Have we exhausted the discussion on the OPERA result that we are now diverting the topic of discussion to the nature of theoretical physics papers published in physics journals? If we have, then we can safely close this thread and move on with the rest of our lives.
Zz.
lalbatros said:I simply explained my preference for experimental analysis at this point in time.
This is not a diversion, quite the opposite.
Nevertheless, it would be good to explain the relevance of this paper (Pair Creation Constrains Superluminal Neutrino Propagation) to the OPERA claim, if there is one.
My understanding is that known physics can be extrapolated to the FTL domain and would predict something not seen on OPERA.
The OPERA result contradicts known physics on one point: FTL.
By combining this contradiction with any other part of known physics, extrapolated if necessary, one could probably built as many other contradictions as we would like.
That is in no way a discsussion of the OPERA claim.
One could just as well discuss a neutrino version of the grand father paradox.
In other words: experiments challenge theory, not the opposite.
In addition to that, since neutrinos are not charged and interact very weakly, I do not see why they should emit Cherenkov radiations if they were FTL.
Once more, I do not see how such a conclusion could be based on current theories that exclude any FTL transmission.
I admit I must be lacking some background on this topic.
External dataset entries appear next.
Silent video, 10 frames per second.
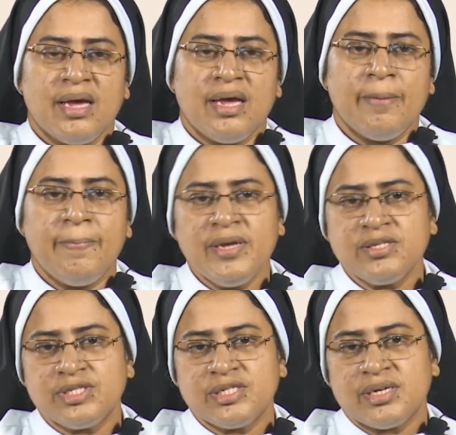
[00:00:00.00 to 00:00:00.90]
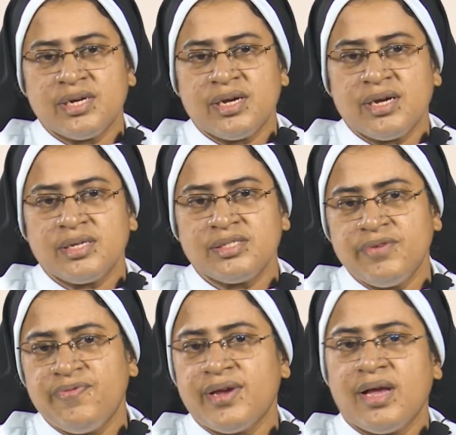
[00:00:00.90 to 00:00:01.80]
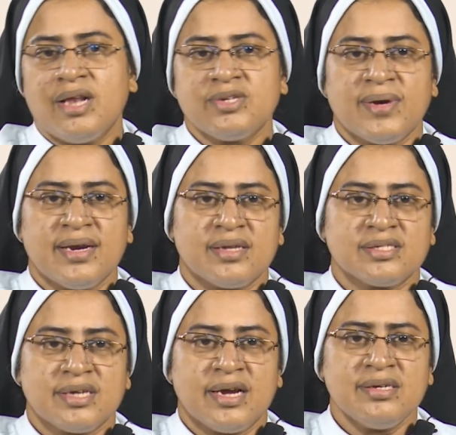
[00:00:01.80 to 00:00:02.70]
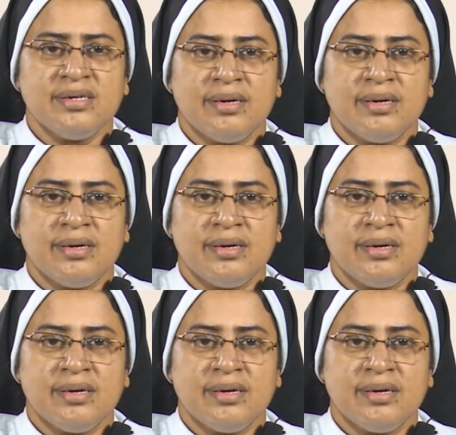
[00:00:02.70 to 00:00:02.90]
a bit difficult to understand.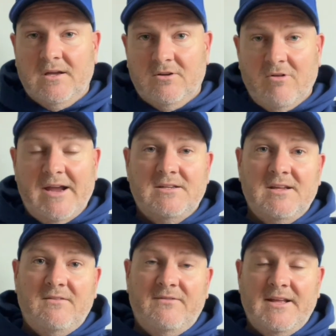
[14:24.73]
great
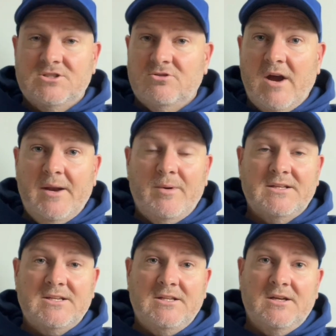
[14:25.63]
defense, great
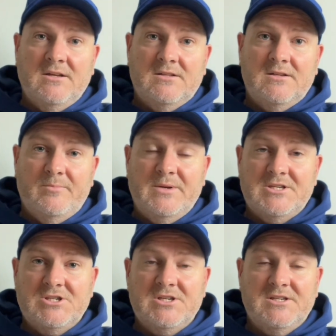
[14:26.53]
ability to
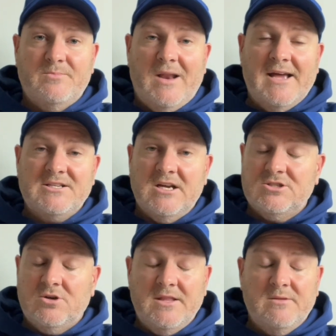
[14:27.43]
position his players
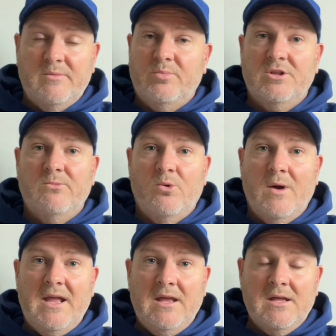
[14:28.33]
outside them and put them
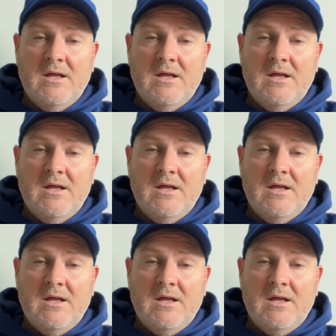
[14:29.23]
away.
ZapperZ,arxiv.org/abs/1109.6562 said:New Constraints on Neutrino Velocities
Authors: Andrew G. Cohen, Sheldon L. Glashow
(Submitted on 29 Sep 2011)
Abstract: The OPERA collaboration has claimed that muon neutrinos with mean energy of 17.5 GeV travel 730 km from CERN to the Gran Sasso at a speed exceeding that of light by about 7.5 km/s or 25 ppm. However, we show that such superluminal neutrinos would lose energy rapidly via the bremsstrahlung of electron-positron pairs ($\nu\rightarrow \nu+e^-+e^+$). For the claimed superluminal neutrino velocity and at the stated mean neutrino energy, we find that most of the neutrinos would have suffered several pair emissions en route, causing the beam to be depleted of higher energy neutrinos. Thus we refute the superluminal interpretation of the OPERA result. Furthermore, we appeal to Super-Kamiokande and IceCube data to establish strong new limits on the superluminal propagation of high-energy neutrinos.
lalbatros said:ZapperZ,
I thank you for having provided me the reference, I aknowledge that it answered one of my question.
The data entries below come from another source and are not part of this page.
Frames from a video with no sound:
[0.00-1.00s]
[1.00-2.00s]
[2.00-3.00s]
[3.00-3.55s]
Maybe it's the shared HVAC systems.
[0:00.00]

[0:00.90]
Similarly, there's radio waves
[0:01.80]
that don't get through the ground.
However, I was simply stressing that a theory cannot constrain an experimental result and can even less refute it.
We all know that if the FTLn were confirmed experimentally, it would shake the whole modern physics. I don't see why the theories used by Cohen and Glashow would be exceptions. Therefore, their argument is a tautology, and a tautology can't refute anything.
This was brave of you!PAllen said:I have to say I sympathize with lalbatros point of view on this. While it is interesting and useful to see what are the consequences of changing current theory in one respect (FTL neutrinos) while keeping core parts of existing theories, it seems quite an overstatement to call conclusions from that a refutation of an experiment. I greatly admire Glashow, and like that paper, but that one phrasing seems over the top to me. What we have in this paper is yet another reason to be skeptical of the OPERA claim, but hardly a refutation.
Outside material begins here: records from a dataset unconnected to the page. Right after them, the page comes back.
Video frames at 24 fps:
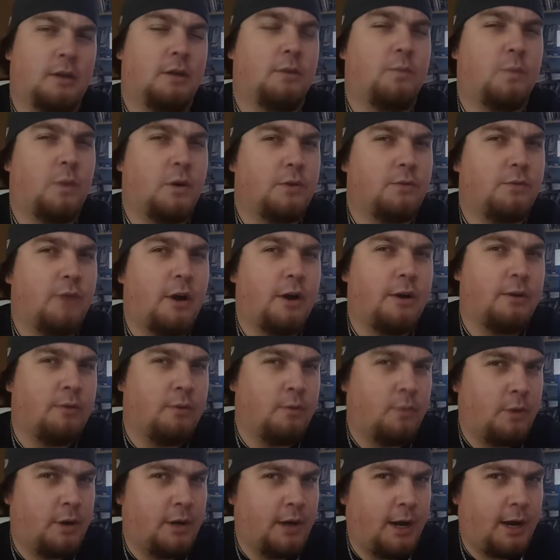one writer
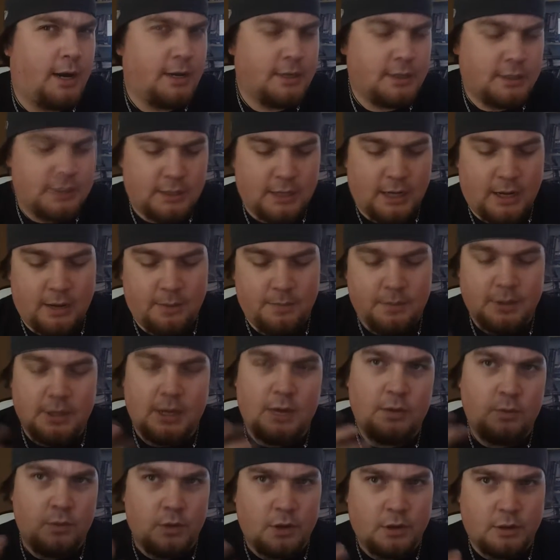and one artist, but
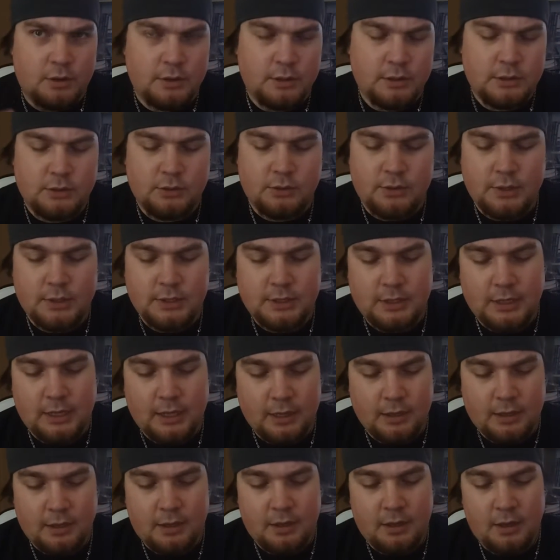they work on the stories
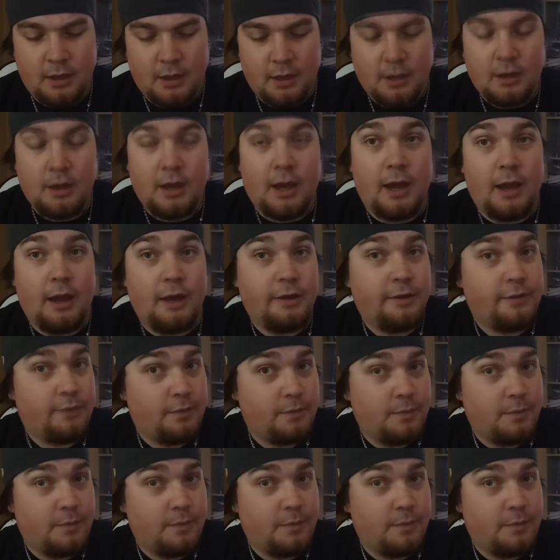together, from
R32GTR said:Hum, ... and if it could what would that speed need to be ?
StevieTNZ said:http://www.scientificamerican.com/article.cfm?id=why-neutrinos-might-wimp-out
I don't see any news about FTL neutrinos on www.physorg.com, and I'd think they'd report it by now if there was any
Pengwuino said:This is just showing that the same experiment got the same result. Confirmation this is not. Confirmation will need to come from a different group.
Deicider said:But many different groups did the experiment and they all got the same results.
If there was an error don't you think the world scientific community would point it out?
I mean this took the scientists AND the public by surprise, so everyone is out to get the answer, don't you think if there was an 'error' people would found it already?